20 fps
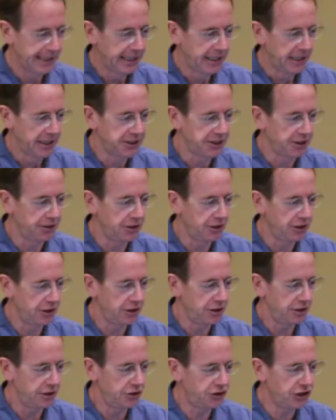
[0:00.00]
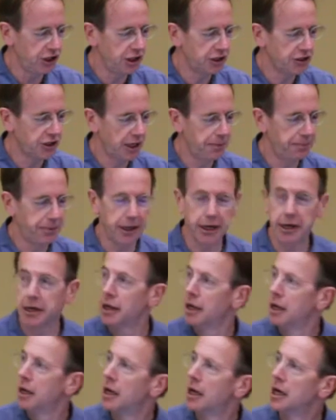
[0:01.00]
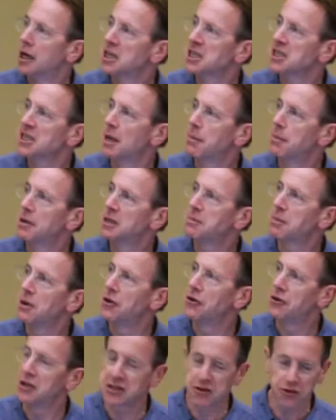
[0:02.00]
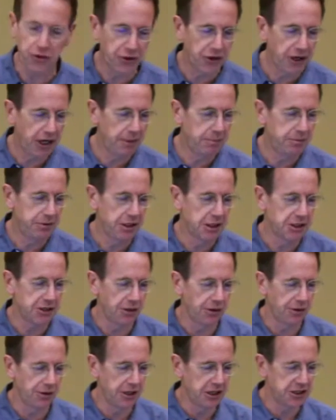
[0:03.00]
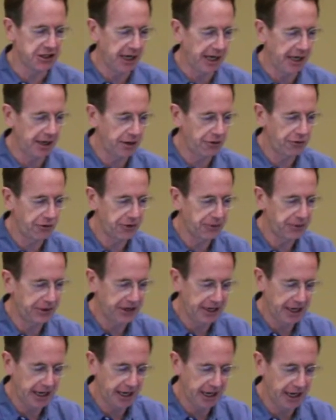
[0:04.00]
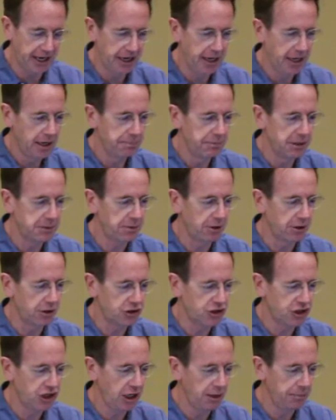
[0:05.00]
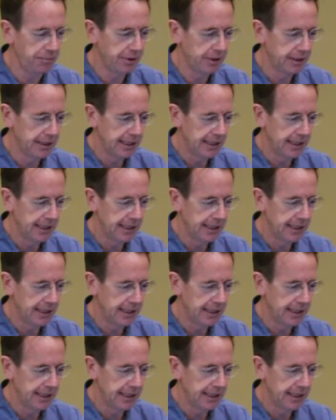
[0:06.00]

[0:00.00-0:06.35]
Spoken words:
So the genotyping SNP has been described, so this 820K bespoke chip.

▬▬▬▬▬▬▬▬▬▬

**INSTRUCTIONS FOR THE TASK**: All entries above are to be set down word for word, and the pictures are to be left out.

**YOUR RESPONSE**:
20 fps
[0:00.00]
[0:01.00]
[0:02.00]
[0:03.00]
[0:04.00]
[0:05.00]
[0:06.00]

[0:00.00-0:06.35]
Spoken words:
So the genotyping SNP has been described, so this 820K bespoke chip.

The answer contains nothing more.